In the pre-dawn hours of August 22, 1831, an enslaved preacher named Nat Turner led a group of six men to the home of his enslaver, Joseph Travis, in Southampton County, Virginia, and killed everyone inside. Over the next 48 hours, Turner's band grew to between 50 and 70 people as they moved from farm to farm, killing every white person they encountered. By the time Virginia militia forces suppressed the uprising, 55 to 65 white Virginians were dead — the highest death toll of any slave rebellion in American history. Turner evaded capture for two months before being found hiding in a hole beneath a pile of fence rails, tried, and hanged on November 11, 1831.

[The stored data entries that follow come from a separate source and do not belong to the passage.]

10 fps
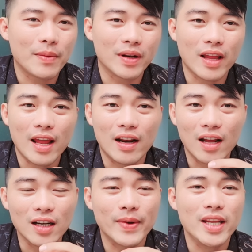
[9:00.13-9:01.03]
thì mình có thể là
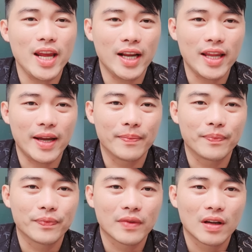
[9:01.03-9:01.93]
đến cái bệnh viện á nha
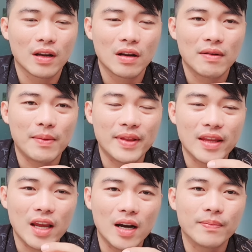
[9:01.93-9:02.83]
và
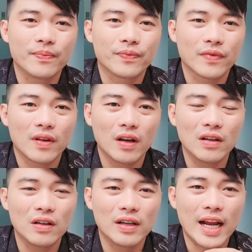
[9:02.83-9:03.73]
mình dòm
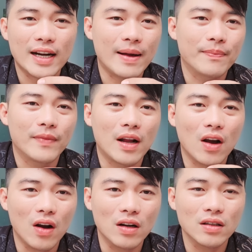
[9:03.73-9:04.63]
những người đang nằm ở
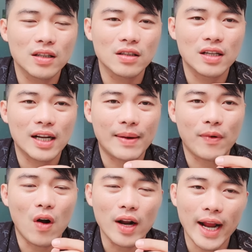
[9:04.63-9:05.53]
đó những người đang gặp
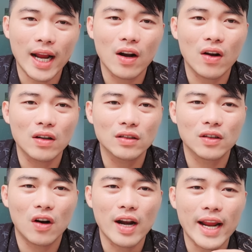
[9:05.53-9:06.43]
khó khăn ở đó
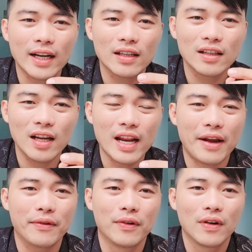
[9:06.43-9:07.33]
họ đang như thế
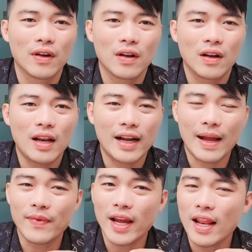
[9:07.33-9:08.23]
nào là
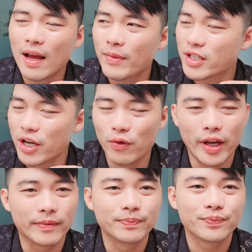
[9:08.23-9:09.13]
cảm thấy là mình xìu liền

The white response was swift, disproportionate, and indiscriminate. Militia and vigilante groups killed between 100 and 200 Black people in the days following the rebellion — most of them entirely uninvolved — in a terror campaign the Virginia governor eventually had to order stopped. The Virginia legislature convened a rare public debate on slavery, coming closer than any Southern legislative body ever would to seriously considering gradual emancipation. It did not happen. Instead, Virginia and other Southern states passed laws dramatically restricting the movement, assembly, and education of enslaved people, making it a crime to teach Black people to read, and curtailing the activities of free Black communities. The rebellion did not loosen slavery's grip. It tightened it.
Turner's confession, dictated to his attorney Thomas Gray while awaiting execution, became an immediate bestseller and has remained a primary document of American history. Turner described visions, a calling from God, signs in the heavens — the language of a man who understood himself as an instrument of divine judgment rather than a political revolutionary. Whether that framing was sincere, strategic, or both has been debated by historians ever since. What is not debated is the effect: Nat Turner's rebellion made slavery's defenders understand that the institution could not be made secure, only violently maintained, and that the violence required would escalate indefinitely. Frederick Douglass, Harriet Tubman, and the abolitionists who followed built their arguments in a landscape Turner's rebellion had permanently altered.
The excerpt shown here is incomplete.